Ontem passei a manhã indeciso entre ir o audio-xô de Santo Amaro e ou a um recital de violoncelo e piano onde a estrela era
none other than um Stradivarius que foi pertença D. Luís (1838-1889), Rei de Portugal.
Segundo o folheto-programa, este instrumento foi comprado em França por 20.000 Francos de então e era tocado por Sua Majestade nos serões musicais da família Real, acompanhado ao piano por sua mãe D. Maria II e à voz por El-Rei D. Fernando.
Em 1937 foi cedido por decreto ao Conservatório Nacional que o remeteu para as caves do Convento de Mafra onde esteve sujeito a humidade, ratos e ao malfadado "caruncho"...de repente isto lembra-me a história de um valioso apartamento esquecido em Manhattan.
Bem o que importa é que, apesar das marcas deixadas pela negligência de alguns irresponsáveis ainda visíveis após o restauro, o instrumento de 1725 ainda soa divinalmente com uma riqueza harmónica que nos comove as mais profundas entranhas...convém no entanto mencionar que o violoncelo é o meu instrumento de eleição e que a minha opinião não é totalmente desprovida de subjectividade.
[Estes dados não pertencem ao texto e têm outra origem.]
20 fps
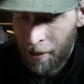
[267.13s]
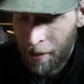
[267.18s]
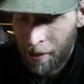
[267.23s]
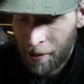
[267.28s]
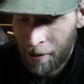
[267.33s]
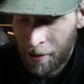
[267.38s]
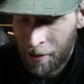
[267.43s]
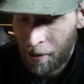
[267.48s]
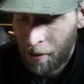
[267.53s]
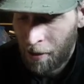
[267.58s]
It
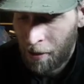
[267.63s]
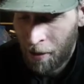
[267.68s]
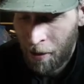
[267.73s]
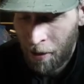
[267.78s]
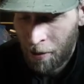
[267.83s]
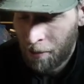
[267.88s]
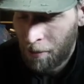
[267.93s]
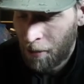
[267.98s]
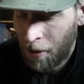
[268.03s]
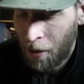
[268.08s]
has
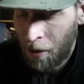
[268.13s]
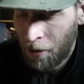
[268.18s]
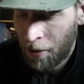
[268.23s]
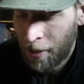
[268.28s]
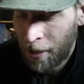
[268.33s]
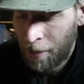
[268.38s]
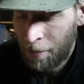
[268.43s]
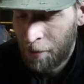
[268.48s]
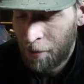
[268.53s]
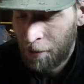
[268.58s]
all
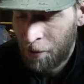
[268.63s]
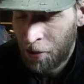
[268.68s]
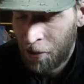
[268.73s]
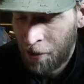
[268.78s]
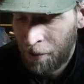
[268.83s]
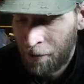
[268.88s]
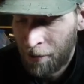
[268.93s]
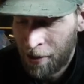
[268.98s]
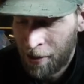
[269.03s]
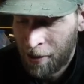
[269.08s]
types of
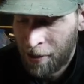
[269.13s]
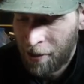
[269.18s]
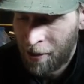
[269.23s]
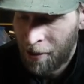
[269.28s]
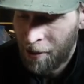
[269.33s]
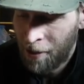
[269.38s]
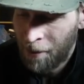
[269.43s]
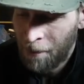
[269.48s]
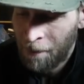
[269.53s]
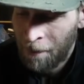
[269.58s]

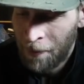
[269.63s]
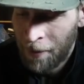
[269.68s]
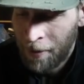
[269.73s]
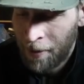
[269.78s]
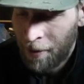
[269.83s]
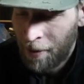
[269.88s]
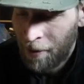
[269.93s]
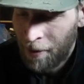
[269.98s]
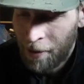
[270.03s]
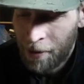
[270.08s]
surfaces.
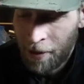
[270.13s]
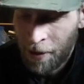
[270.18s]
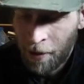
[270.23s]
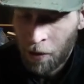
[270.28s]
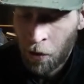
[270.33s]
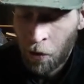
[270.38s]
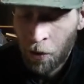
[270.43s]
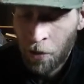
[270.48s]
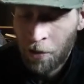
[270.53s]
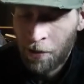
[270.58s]
There's
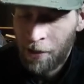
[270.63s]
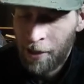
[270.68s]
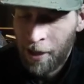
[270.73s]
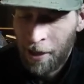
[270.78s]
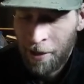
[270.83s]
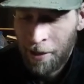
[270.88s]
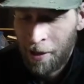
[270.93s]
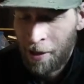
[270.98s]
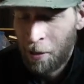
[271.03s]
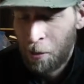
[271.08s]
little grooves
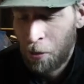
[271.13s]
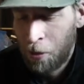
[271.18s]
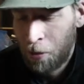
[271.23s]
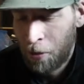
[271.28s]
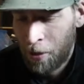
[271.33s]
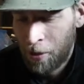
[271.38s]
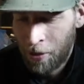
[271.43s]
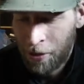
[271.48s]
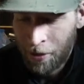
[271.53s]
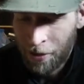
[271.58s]
taken out with
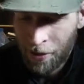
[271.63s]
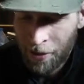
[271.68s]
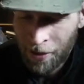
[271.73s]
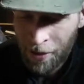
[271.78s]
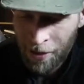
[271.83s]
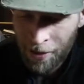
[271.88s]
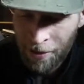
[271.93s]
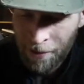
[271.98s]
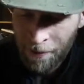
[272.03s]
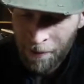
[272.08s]

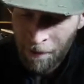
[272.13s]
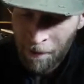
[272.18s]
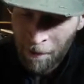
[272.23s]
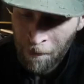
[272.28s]
crystals and,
Já não escutava um violoncelo tão perto há uma dezena de anos (Wispelwey, Festa da Música) e tinha-me esquecido da ressonância enfeiticante que aquela caixa de paredes é capaz de produzir ou que podia descer tão baixo na escala - em concerto o instrumento parece soar mais frágil e comedido - e mais uma vez constatei que a maioria das gravações acentua os agudos de forma artificial.
Beethoven feat. Stradivari
Passemos ao repertório: no primeiro dia o recital começou com a Sonata em Fá Maior Op. 5, N. 1, tendo-se seguido 12 Variações sobre um tema da Oratória
Judas Macabeus de Händel em Sol Maior, 7 Variações sobre o tema
Bei Männern, welche Liebe fühlen da Ópera
A Flauta Mágica de Mozart em Mi bemol Maior e a fechar a Sonata em Lá Maior, Op. 69.
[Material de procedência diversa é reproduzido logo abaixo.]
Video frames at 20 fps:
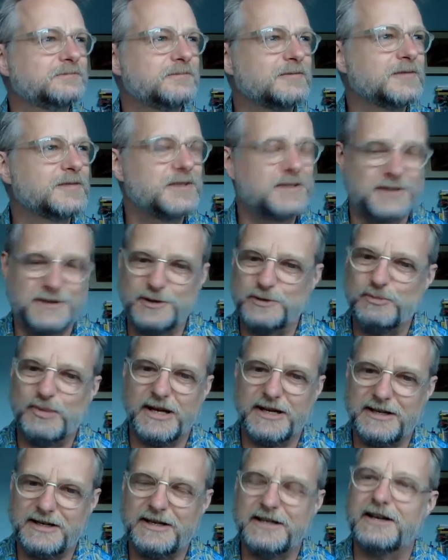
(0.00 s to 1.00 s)

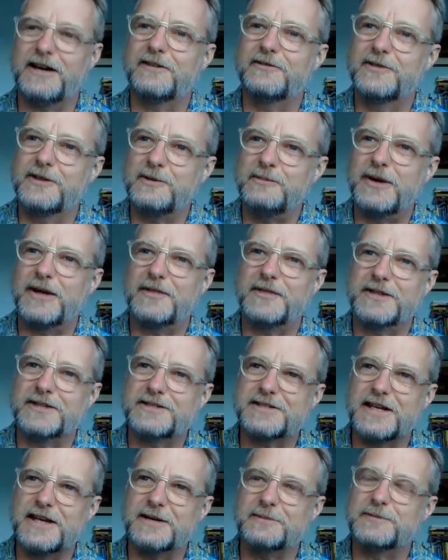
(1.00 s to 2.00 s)
stupidity of them at the
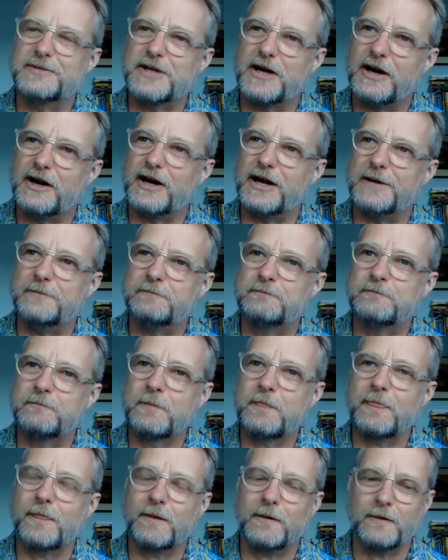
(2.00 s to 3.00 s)
same time.
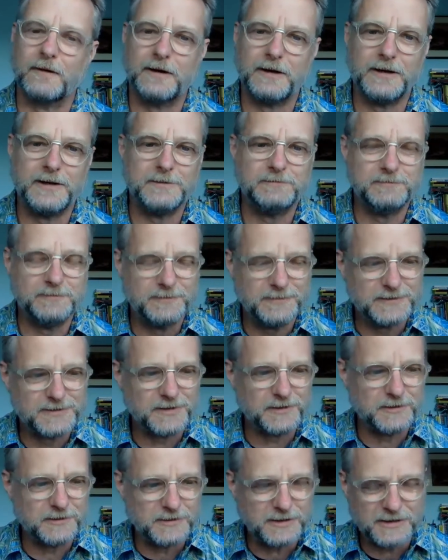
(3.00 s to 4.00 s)
Okay,
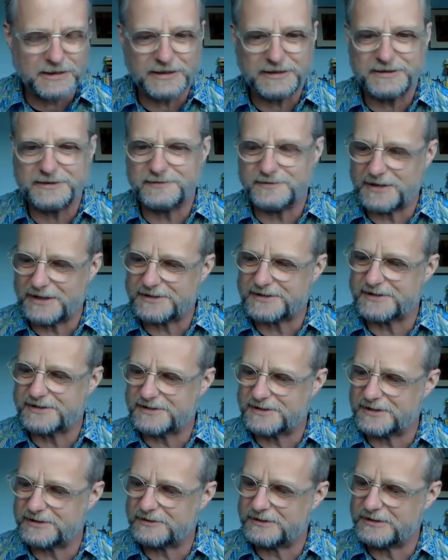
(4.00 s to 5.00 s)
so they're a kind of
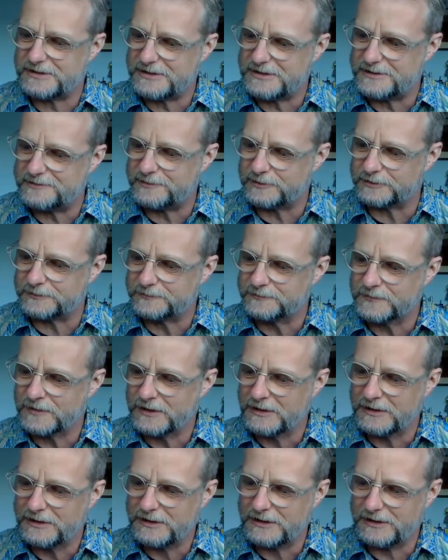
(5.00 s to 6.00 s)
necessary evil
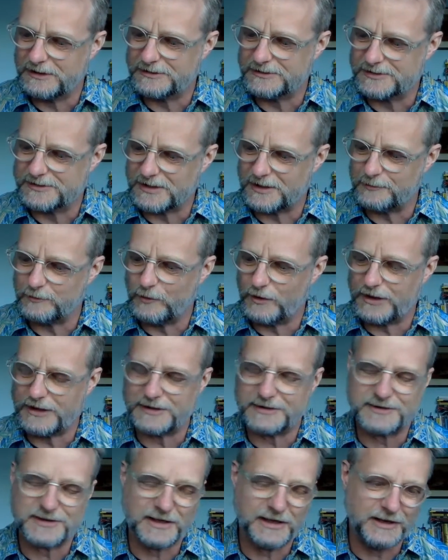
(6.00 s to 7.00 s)
in some
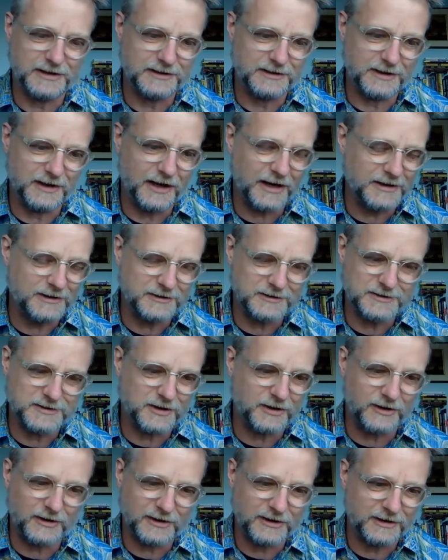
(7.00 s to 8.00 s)
ways, and I could
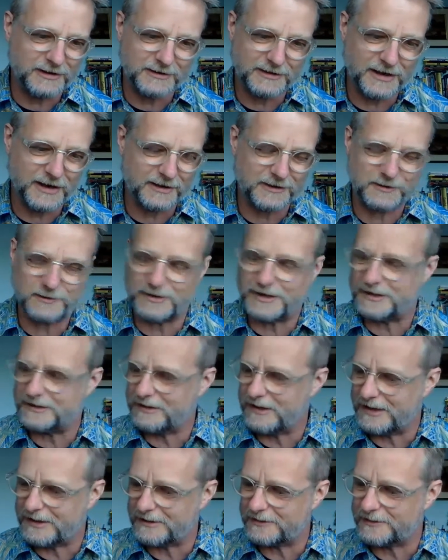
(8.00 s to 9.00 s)
talk at great
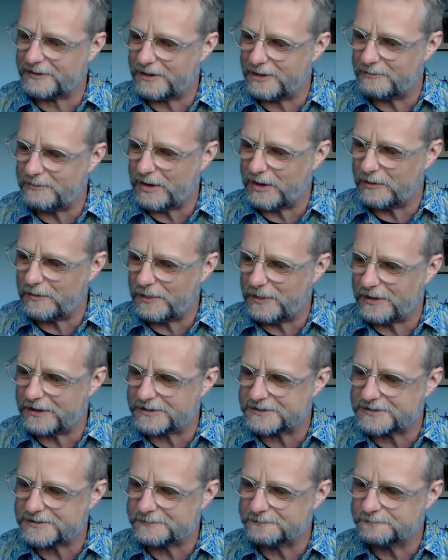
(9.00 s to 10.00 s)
length about
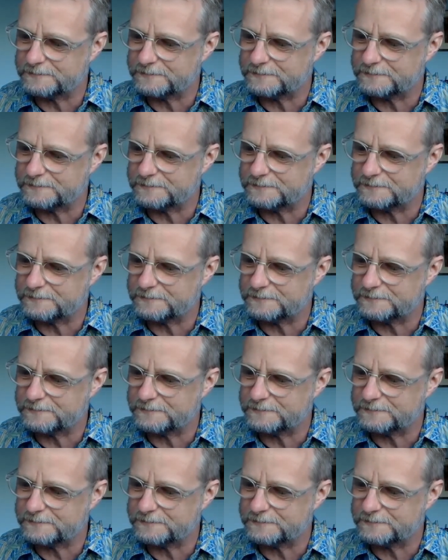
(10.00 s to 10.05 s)
this.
Os instrumentistas eram o Rui Borralhino ao violoncelo e Christoph Berner ao piano, se não estou em erro o instrumento pessoal do Compositor Luís de Freitas Branco (1890-1955), e gostei muito da interpretação de ambos, embora parecesse aos meus ouvidos incultos que o Austríaco por vezes tinha umas mãos "pesadas" (seria do piano?)...de qualquer modo, concerto é concerto.
As minhas referências auditivas são o Rostropovich para as Sonatas (EMI) e o Wispelwey para as Variações (Channel Classics) e devo dizer que fiquei verdadeiramente surpreendido com a expressividade do Rui Borralhino, cuja técnica me pareceu acima de qualquer reparo, um pouco suave nas Sonatas mas bastante cativante nas Variações.
Última nota para o espaço: quem é que se iria lembrar de fazer um Museu da Música, cujo suporte existencial é o silêncio, numa estação de Metropolitano?
Mais uma prova de que vivemos num país de doidos...
É óbvio que a chegada dos comboio à estação produz imenso ruído, pior do que aquele que se escutava nas salas do Cinema Quarteto, de tal forma perturbador que me perguntei várias vezes para que raio estariam eles a gravar o espectáculo.
Além do mais o espaço do museu não reúne as condições acústicas (o pé direito é mais baixo do que o da minha casa) nem de conforto (cadeiras dobráveis, muito ruidosas) necessárias a um evento deste género...
Apesar de tudo gostei bastante, acho que a opção por não ir ao xô foi acertada, mas infelizmente não sei se estarei em condições de escutar a segunda parte esta tarde pois penso que estou a "chocar" uma gripe.